The cD termination state is the most helpful piece of info you have. What it means exactly is that an established connection with the client was timed out. This is controlled in haproxy via the timeout client parameter in the config, set globally, or in a frontent or listen section.

You said that you don't see concurrent connections go over 7, and this log entry show that the failure happened when there were only 3 connections, so I doubt you have a connection limit problem (even outside of haproxy's control).

So what it looks like is happening, is that occasionally the pool adds a new connection, which handles some queries, and then sits idle. When that connection sits idle longer than the timeout client setting in haproxy, haproxy is going to terminate the connection itself. Next time that connection is used from the pool, you get the above error.

Haproxy has a default timeout of 10 seconds (and the example configs have 50 seconds I think). I'm not too familiar with JDBC, but going from Tomcat's docs, there is a setting minEvictableIdleTimeMillis, which will evict idle connection from the pool, and defaults to 60 seconds, and may be up to 65 seconds because the timeBetweenEvictionRunsMillis is 5 seconds by default.
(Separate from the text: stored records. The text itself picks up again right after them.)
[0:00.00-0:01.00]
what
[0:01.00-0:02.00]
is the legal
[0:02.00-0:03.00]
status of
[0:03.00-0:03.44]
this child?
Basically, you need to make sure your haproxy timeout is high enough to account for these idle connections in the pool.

Another approach would be to use testWhileIdle and valildationQuery to keep the connections active, since a few packets of traffic every few seconds would probably alleviate the issue as well.
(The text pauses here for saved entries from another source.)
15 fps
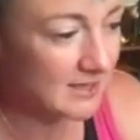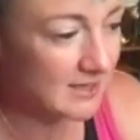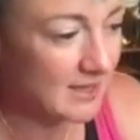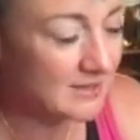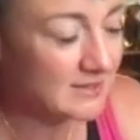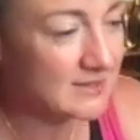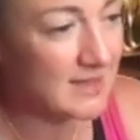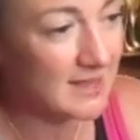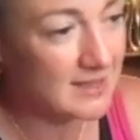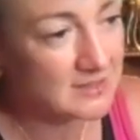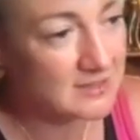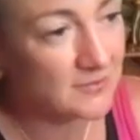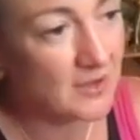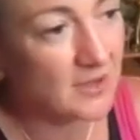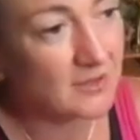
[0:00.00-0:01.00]
the land
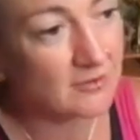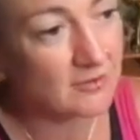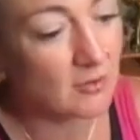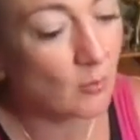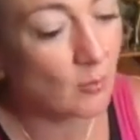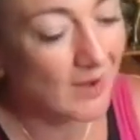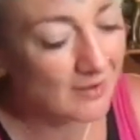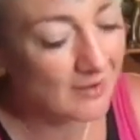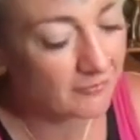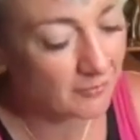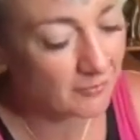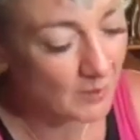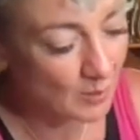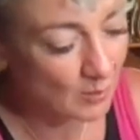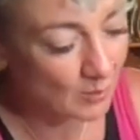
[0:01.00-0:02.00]
gets further away
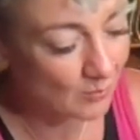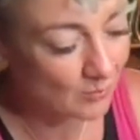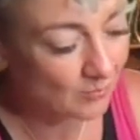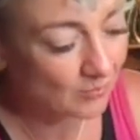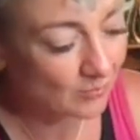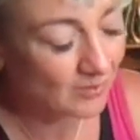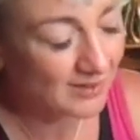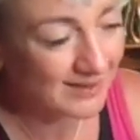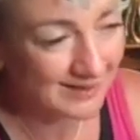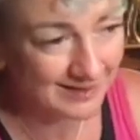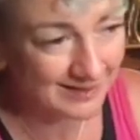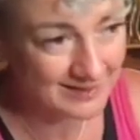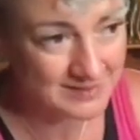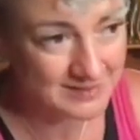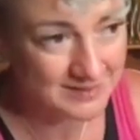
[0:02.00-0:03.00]
from you,
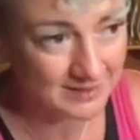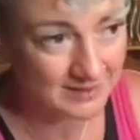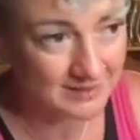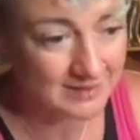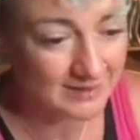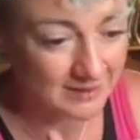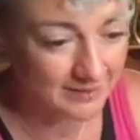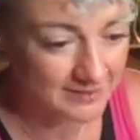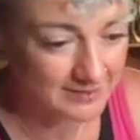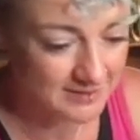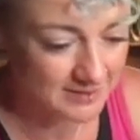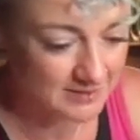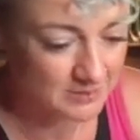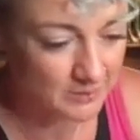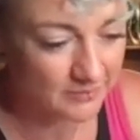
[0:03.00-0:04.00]
it gets slightly
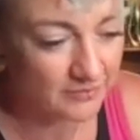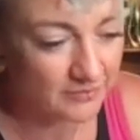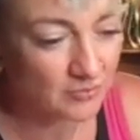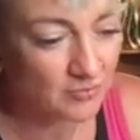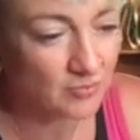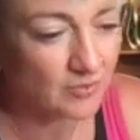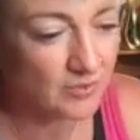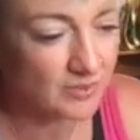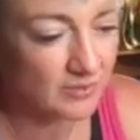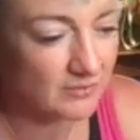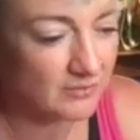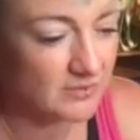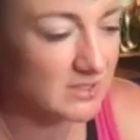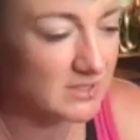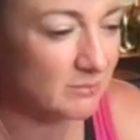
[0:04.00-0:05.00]
lighter. So if you're
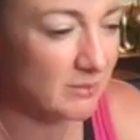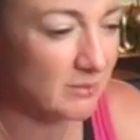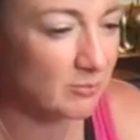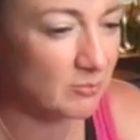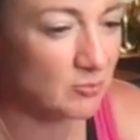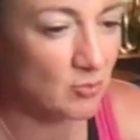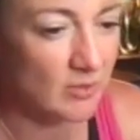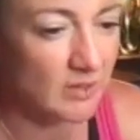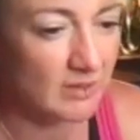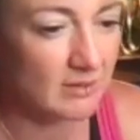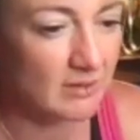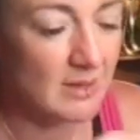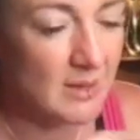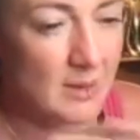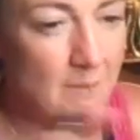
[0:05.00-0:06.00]
drawing, you've seen people
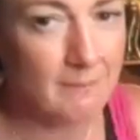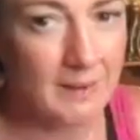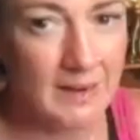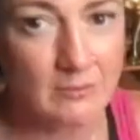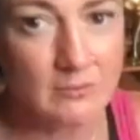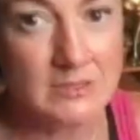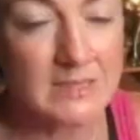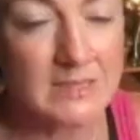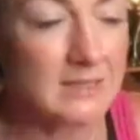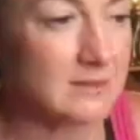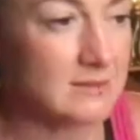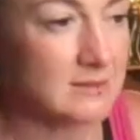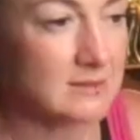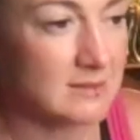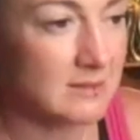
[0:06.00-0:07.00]
drawing
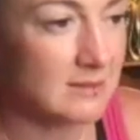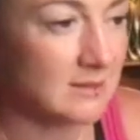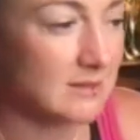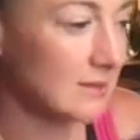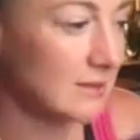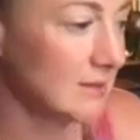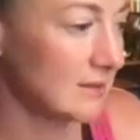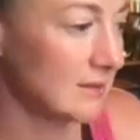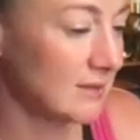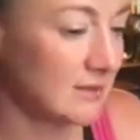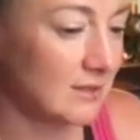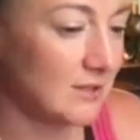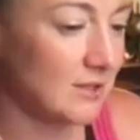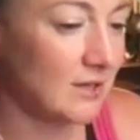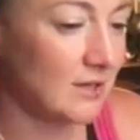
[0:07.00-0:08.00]
mountains and,
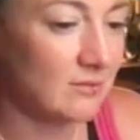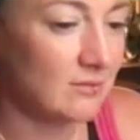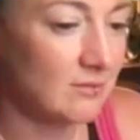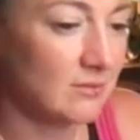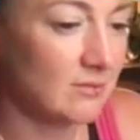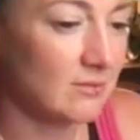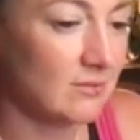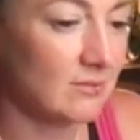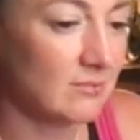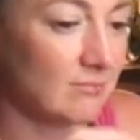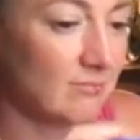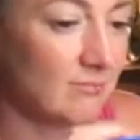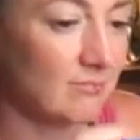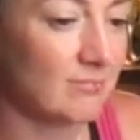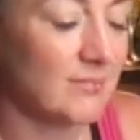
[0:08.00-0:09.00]
you know,
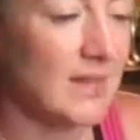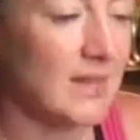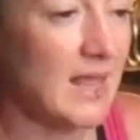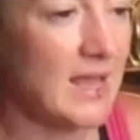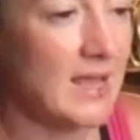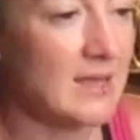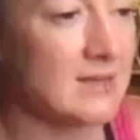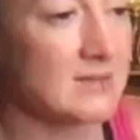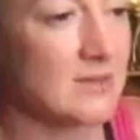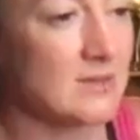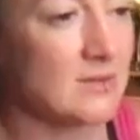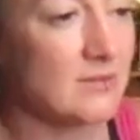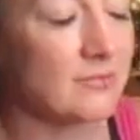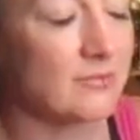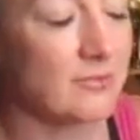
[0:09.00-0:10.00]
layers
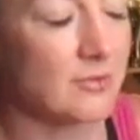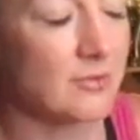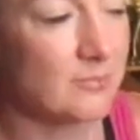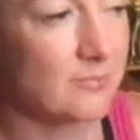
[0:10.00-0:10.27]
of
[edit] In response to @quanta's additional information:

Even though the haproxy timeout is now 75sec, your are definitely still getting session timeouts. There may be some addition play in the total lifetime of a JDBC connection that I'm not aware of. Since there are very few connections needed for this type of service, there is also nothing wrong with increasing the timeouts to something extremely high, on the order of an hour or more. If the JDBC pool really is having problems releasing old connections, this would only be masking the issue, but it could be an easy fix as well.